Opéra, 3 mai
Spectaculaire apparition, dès l’Ouverture, du plateau entièrement couvert d’eau, sur une trentaine de centimètres, avec bientôt l’entrée d’un corps féminin flottant sur le dos, à la dérive – préfiguration de la noyade de Senta, sans doute –, puis de quatre ondines maléfiques, qui reviendront périodiquement jusqu’au finale.
Le choix de l’eau omniprésente est justifié, et l’on se souvient des saisissantes images du film de Vaclav Kaslik (1975, Deutsche Grammophon), avec ses terrifiants matelots du Hollandais, en position d’attaque, comme des oiseaux de mer, au milieu de l’eau montant à leurs bottes. Avec cette dernière réminiscence probable, les sœurs Blankenship, Beverly et Rebecca, réalisatrices de cette production du Theater Hagen (2017), reprise avec une distribution entièrement nouvelle, ont pourtant poussé plus loin.
Dans un encadrement de scène affichant le comptage des années d’errance du héros, pas d’autre élément de décor : seulement des cordages, au I ; l’unique enroulement d’un énorme câble autour d’une grande borne d’amarrage, autour de laquelle tournent les « fileuses », au II ; des tabourets émergeant des flots, et une vasque où brûlent de hautes flammes, au III. Le tout sur fond noir, avec quelques éclairages colorés. Le bassin aquatique reste présent, tel quel, jusqu’au finale. Au milieu du II, pourtant, un épais tapis de brume blanche cotonneuse recouvre entièrement sa surface, permettant la belle entrée du Hollandais, surgi des dessous.
Cette conception dépouillée, mais assez forte et cohérente, particulièrement efficace dans les passages les plus dramatiques, soulignés par l’agitation des flots, et que soutient une bonne direction d’acteurs, a pourtant l’inconvénient sérieux d’un bruit d’eau presque constant, vraiment gênant dans les moments de concentration ou de calme relatif.
Le plateau vocal tire bien son épingle du jeu, dominé par le Hollandais monumental du Lituanien Almas Svilpa, colosse au masque farouche et à l’émission puissante, qui s’efforce pourtant avec mérite à la nuance – un peu périlleuse dans « Wie aus der Ferne ». Martina Welschenbach est une Senta plutôt légère, venue du Deutsche Oper de Berlin (Liù, Mimi…), mais irréprochable dans des aigus bien projetés, assez limitée pourtant dans l’expression d’un visage trop impavide, comme dans la gestique.
Le Daland très sûr de Patrick Simper, aux graves suffisants, donne un personnage naïvement intéressé, presque caricatural, esquissant même les pas d’une danse très déhanchée, dans sa joie d’aller pêcher au fond de l’eau les trésors du Hollandais.

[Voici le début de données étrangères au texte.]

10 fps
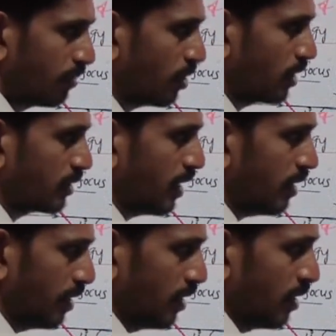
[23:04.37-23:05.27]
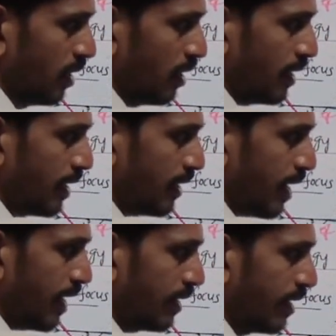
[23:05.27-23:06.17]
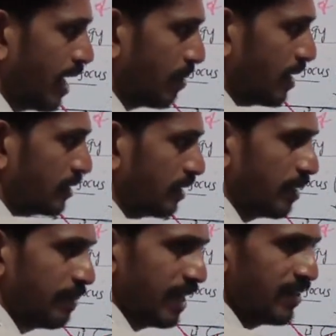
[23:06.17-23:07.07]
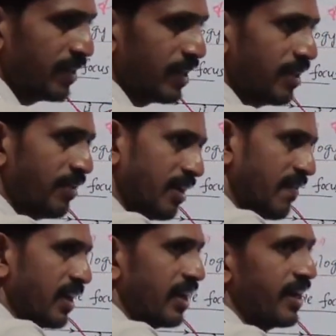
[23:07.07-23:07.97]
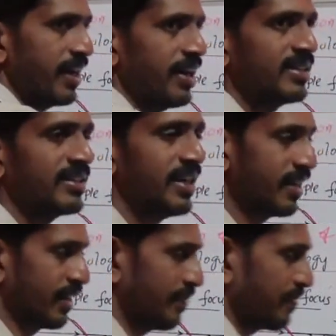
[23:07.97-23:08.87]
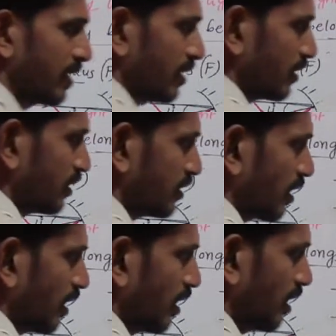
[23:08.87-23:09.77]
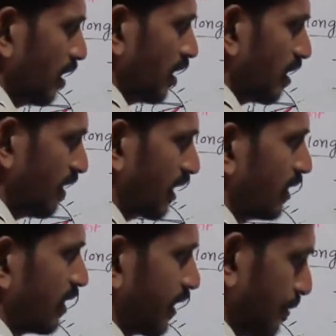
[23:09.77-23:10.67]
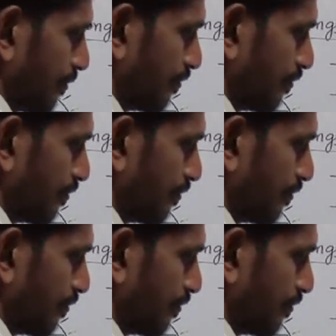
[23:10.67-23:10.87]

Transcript: Because here that line normal is between the reflected ray and incident ray. This is a reflected ray.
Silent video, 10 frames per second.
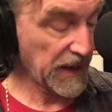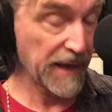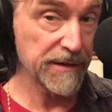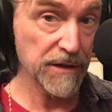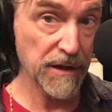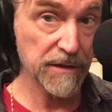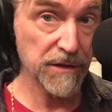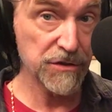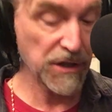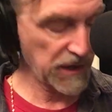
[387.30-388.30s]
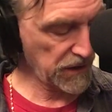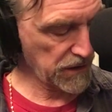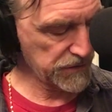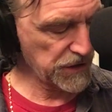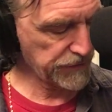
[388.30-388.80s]
and the G
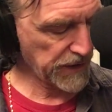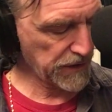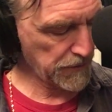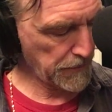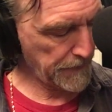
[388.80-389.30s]
here, G flat here,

Samuel Sakker impose un Erik percutant, mais tout de même bien nasal, et trop peu charmeur, tandis que Doris Lamprecht assure une Mary autoritaire et revêche du modèle classique. On retiendra, enfin, l’excellent Pilote de Yu Shao, qui brillait déjà dans le rôle à Lille, en 2017, et aussi dans le Jeune Marin de Tristan und Isolde à Montpellier, en janvier dernier.
Avec un Orchestre Symphonique de Bretagne très motivé, sonnant aussi bien que possible dans son espace réduit (cuivres et timbales dans les loges), et le Chœur d’Angers Nantes Opéra, complété par le chœur de chambre Mélisme(s), Rudolf Piehlmayer déploie, sans excès de nuances, toutes les vertus d’un Kapellmeister d’expérience.
Rattrapant la moindre amorce de dérapage, le chef allemand assure, avec de bons tempi, la solidité d’un ensemble très idiomatique, donné dans la foulée à Angers, Nantes, Nancy, puis Luxembourg, et largement diffusé sur une quarantaine d’écrans régionaux, ce que mérite sans doute cette production modeste, mais de bon aloi.